The association, which operates on a not-for-profit basis, purchases bilum bags and clothing from around the country for export. Revenues are channelled back into creating more predictable income streams for the producers. BEPA also offers technical training and raw materials for bilum mamas. It works with weavers to get them the business and design skills, capacity support, tools and materials necessary to produce high-quality bilum articles. In sum, BEPA’s role is to serve as a bridge between weavers and international buyers.

When the association was founded, Sharlene Gawi, the Port Moresby-based lawyer who became its Executive Officer, voiced hope that ‘BEPA will give bilum weavers, who have long been faceless, a face, a name and recognition for their unique skills and products.’

Both ITC and the Papua New Guinea government’s Small and Medium Enterprises Corporation were closely involved with the year-long process to set up BEPA (though, to ensure operational independence, neither became members of it).

The results

‘Bringing multiple cooperatives together achieves strength by association that will empower the women of Papua New Guinea in negotiating better prices and sales conditions with international buyers,’ explained Torek Farhadi, a Senior Adviser with ITC’s Women and Trade Programme who manages the bilum project. ‘By improving product quality and building awareness of bilum in potential export markets, BEPA will help increase international demand – and hence prices – for bilum.’

BEPA has conducted training activities in different parts of Papua New Guinea for bilum weavers, who often have not had the opportunity to receive a formal education.

A bilum school for women in the Kainantu district of the Eastern Highlands taught weavers about colour theory and choice, how to estimate production costs and times and how to use measuring tapes. A similar training school was held in Wewak, on the country’s northern coast.

The colour theory classes have been particularly popular with the weavers themselves. ‘I love making bilums but setting and choosing colours to appeal to my clients was not a strength until I met BEPA,’ said Margaret Evari, who works with the Shine Ministry cooperative in Port Moresby. She said that BEPA trainings had also opened her mind to make bilum products beyond bags.

The prospect of better business links through the association is also attractive. ‘To be part of the network of BEPA is going to be great, because we struggled to find training and the market,’ said Florence Kamel, a group leader and weaver with Jaukae Bilum Products in Goroka. ‘It’s a big stepping stone.’

As BEPA Executive Officer Gawi explained, ‘ITC makes a vital contribution with its global network and reputation in the trade arena, which has enabled us to start dialogue with potential buyers and new markets.’
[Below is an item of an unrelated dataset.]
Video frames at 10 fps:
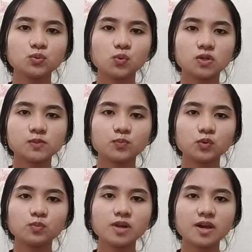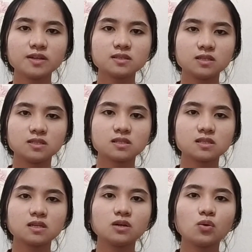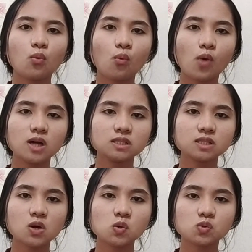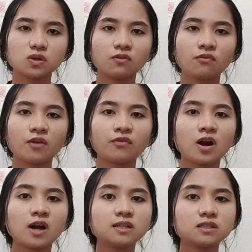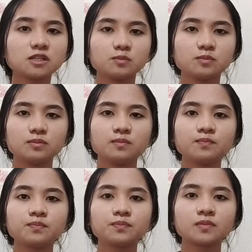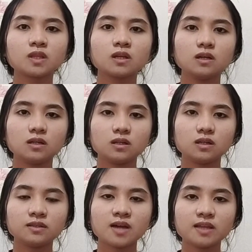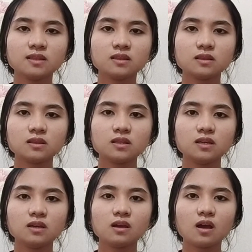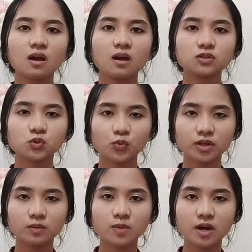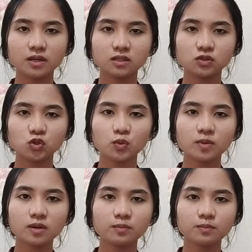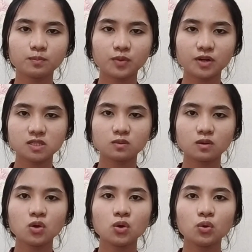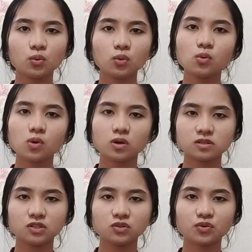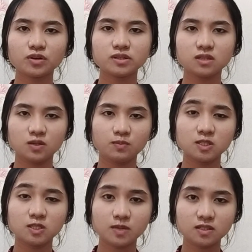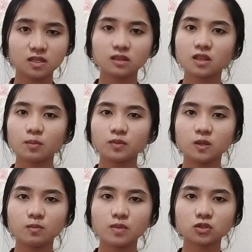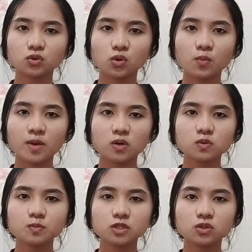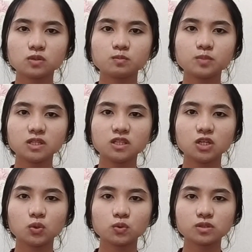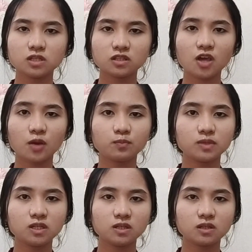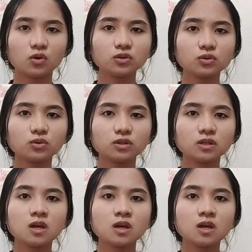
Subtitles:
was published in 1593 by a German priest who was interested in mathematics, namely Bartholomeus Piticus. It can be concluded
By purchasing bilum either from the cooperatives or directly from their roughly 300 members – and crucially, paying up front – BEPA will protect weavers from payment delays or non-payment risks. At the other end of the value chain, it will negotiate directly with buyers on price and delivery conditions. It will also carry out quality checks and exportrelated handling tasks such as fumigation and freight forwarding.

The future

Currently, seven cooperatives belong to BEPA; the door remains open for other producers to join.

The association will conduct marketing campaigns for bilum both domestically and internationally, to boost awareness of – and demand for – bilum bags and clothing.

Since BEPA’s terms leave weavers free to sell directly to potential buyers if they so desire, it will also train them on how to negotiate sales themselves.